Some News for the New Year

Author
Affiliation
Published

January 1, 2025

Update

Among many things that have happened recently, I’ve become a father to a beautiful baby girl, and written a book to come out this year (2025). Fun stuff!

Elsewhere, my employer Strong Analytics merged with OneSix last summer, which has gone well so far. It’s been great to expand our capabilities and personnel, and I’m excited to see what we can do in the future.

Not so fun - I’ve migrated my distill-based website to quarto, something I actually started about a year and a half ago but never completed. I love using Quarto, and highly recommend it, including if you never created a website before, but this particular aspect was not straightforward. So, while my website looks a little better, and hopefully will be easier to maintain moving forward, some minor content may have gotten lost in the shuffle, or may not match up exactly with the previous version. Feel free to post an issue if you notice anything amiss.

Goals

For this website in 2025, there are a couple posts I hope to do:

  • A post on class imbalance Elizabeth and I intended for out work blog, and was mostly complete, but which never was published.
  • A post I had on conformal prediction that was likewise intended for the work blog, and which was also mostly complete.
  • A copy of the post I did on media mix modeling, which was posted at strong.io before the merger.
  • Something new that is of interest

I might also orient toward general thoughts on various topics as opposed to code-based demos.

Migration Issues

After a lot of effort, it looks like I finally got my quarto website going. In the end I may have lost some of the previous code content, but my quick assessment is that it likely wasn’t much.

Issues I came across in case it’s useful to others:

  • Getting a specific python environment to work for quarto, possibly per post
  • issue 10276
  • issue 5220
  • Deployment error (had to ‘rerun all’ from github repo website itself)
  • Default radian pointing to wrong python environment, which would then automatically load that environment and ignore any other env setting.
  • issue 9929 (I think this was because I was in the gh-pages branch when publishing and not the main branch)
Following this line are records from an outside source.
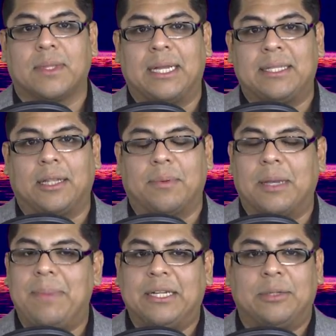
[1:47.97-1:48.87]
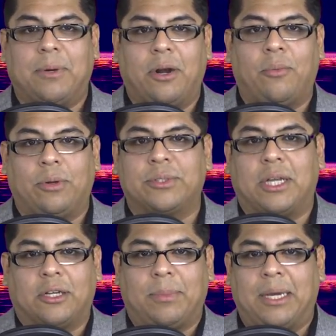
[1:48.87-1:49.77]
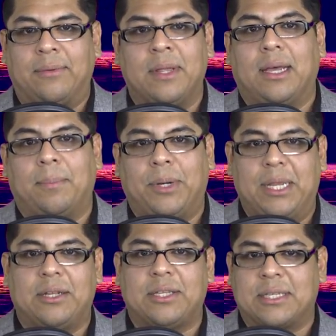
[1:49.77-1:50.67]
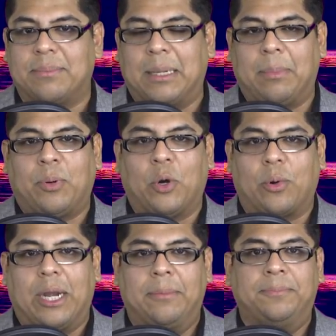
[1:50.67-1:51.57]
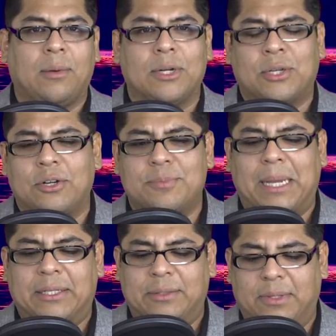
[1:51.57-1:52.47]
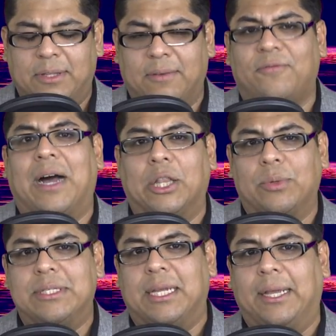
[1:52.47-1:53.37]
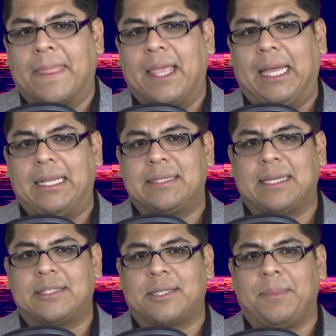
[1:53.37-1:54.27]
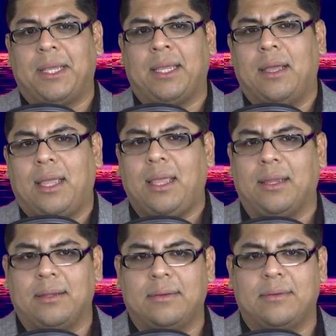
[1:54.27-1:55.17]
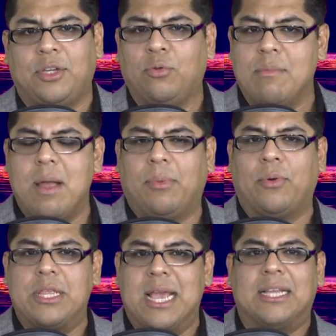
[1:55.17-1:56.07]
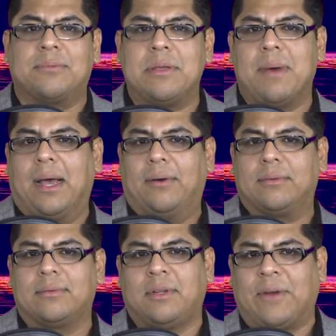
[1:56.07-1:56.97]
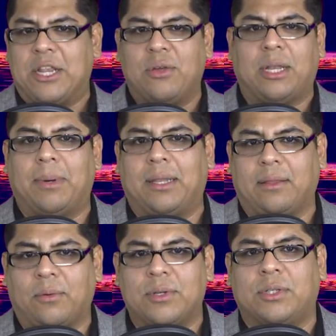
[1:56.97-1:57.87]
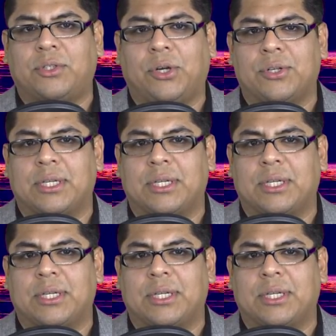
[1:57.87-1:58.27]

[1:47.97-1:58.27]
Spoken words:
I tell him, come back tomorrow. We'll talk about putting you into some type of program. He returns back to the following day and he says to me, hey, do you remember when you asked me about if I knew anybody that went to church?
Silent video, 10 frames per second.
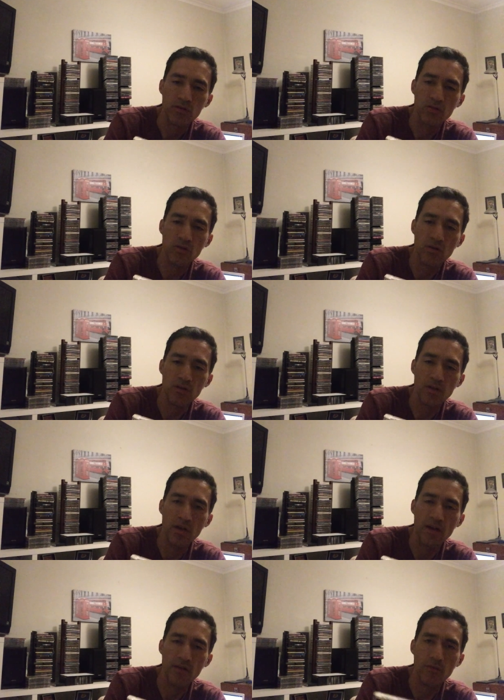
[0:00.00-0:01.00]
song
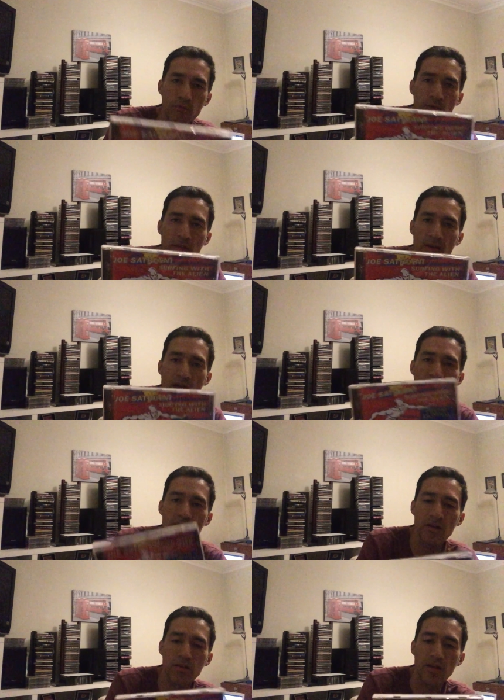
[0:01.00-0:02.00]
uh, with a nine
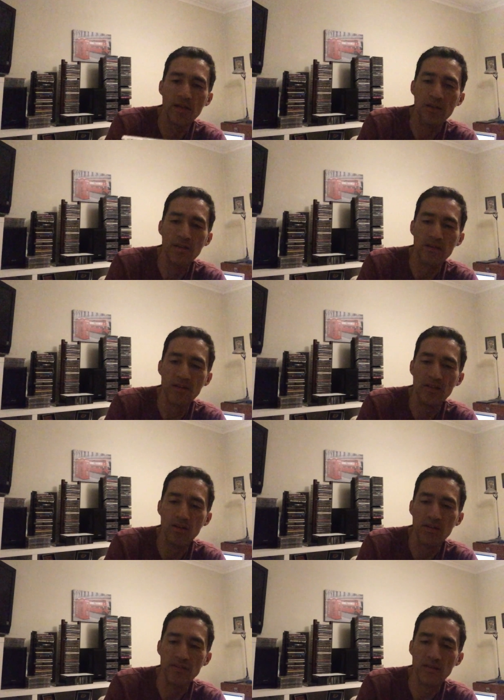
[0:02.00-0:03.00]
in the, in the
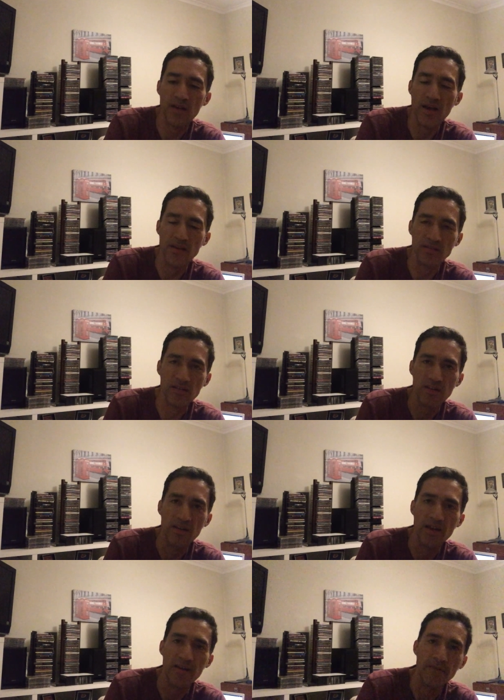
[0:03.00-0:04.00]
title is Ice
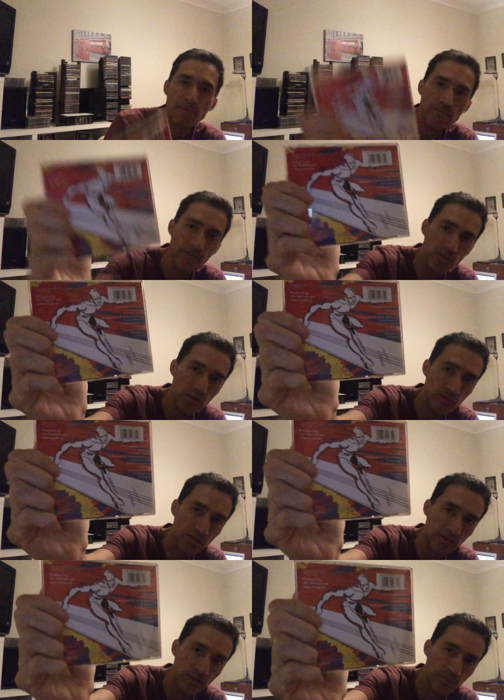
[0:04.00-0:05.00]
Nine. So
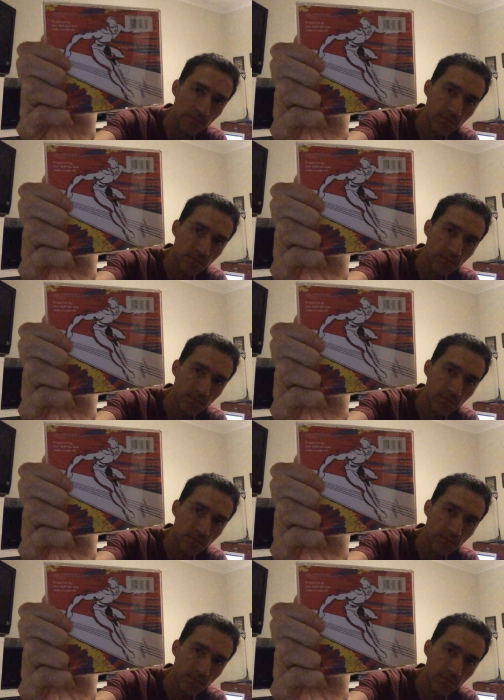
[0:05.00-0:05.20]
it is.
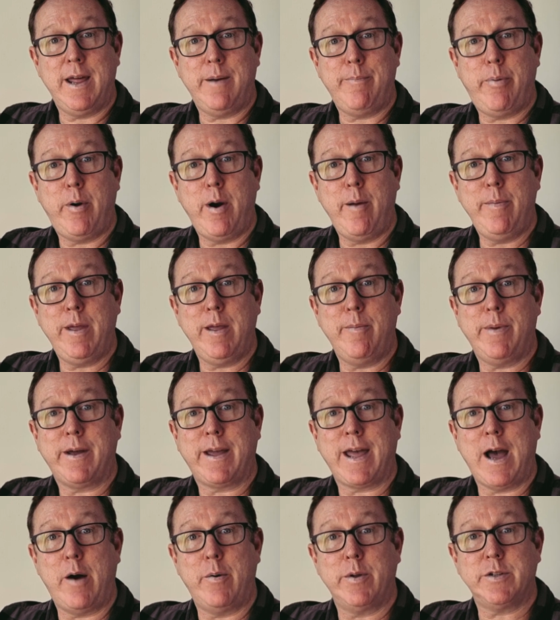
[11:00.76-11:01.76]
and Premier
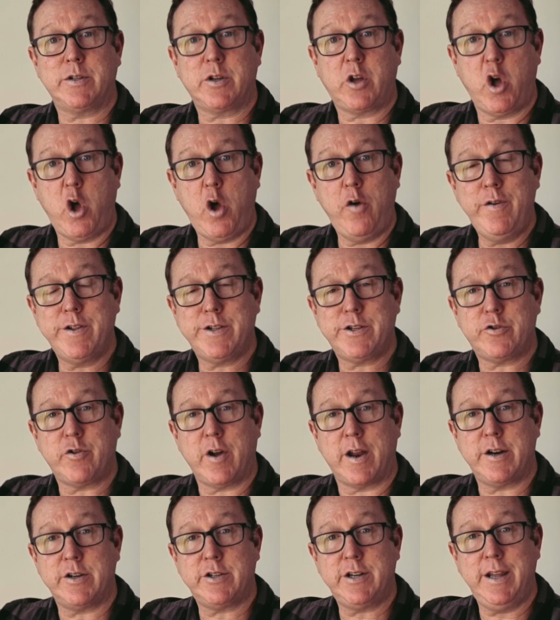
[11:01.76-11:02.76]
McGowan's COVID
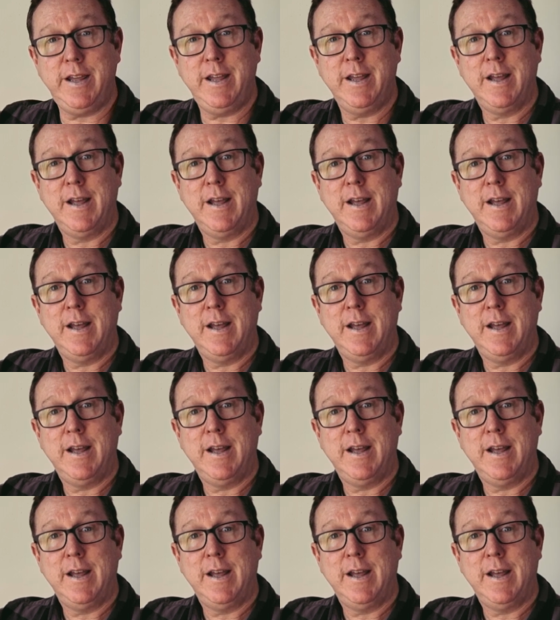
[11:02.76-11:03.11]
strategy,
What my ultimate solution was:

For Python:

  • The only env I could get things to recognize was a conda env in a default location for conda envs. Not sure why my other approaches didn’t work (my preference is to use an venv via uv), and there have been reticulate issues about using specific environments for years. But maybe it was due to other things (like the radian issue).
    • As an example, the quarto rendering would not use a virtual env in the project directory. It’s implied that you can use venvs in the directory of the quarto doc (i.e. folder specific), but I had issues, and at a minimum you’d have to do another step or two to render specifically from that directory venv. It also still begs the question of why you can’t just name the env in the python execute argument of the doc to use whatever environment you need when rendering it in the first place.
  • In .Rprofile (not .Renviron, not _environment) put Sys.setenv(RETICULATE_PYTHON = '~/myenvlocation') followed by library(reticulate). The default VS Code venv was not ever used unless I did this. I would literally source activate, do a sanity check which python, and then it would render with a default system env. I’ll revisit this in case this was still mixed in with the Radian issue.
  • I feel like maybe relatively little is tested with VS Code/Python for website/blogs, and even less for mixing it with R. So be prepared for some work in that regard. My conclusion at this point is it’s just the same reticulate (not quarto specific) stuff that’s been ongoing for a long time.

For R/General:

  • Quarto does not adhere to the VS code project directory for posts by default, so directories are relative to the post file location, rather than the project. I eventually found there is an execute_dir option that can be set to project, but this doesn’t seem to work for yml in the file itself, which still need to refer to the file location for, e.g. the preview image or a bibliography. Also, Python code was relative to the project directory by default, so it was inconsistent with R until I set the execute_dir option.

For publishing:

  • A notable issue was the inability to use the top-level directory as the output_dir as I had before.
    • As a result, I had to change every post file from its previous name to ‘index.qmd’ within the date-named directory in order for previous links to work. I could add an alias to every one of the files and let them redirect, but I prefer the cleaner address, and it’s easier to rename the files collectively than to add aliases to every post.
  • I had to discover that you can’t be in the gh-pages branch. It’s mentioned in the doc, but not stressed or highlighted at all.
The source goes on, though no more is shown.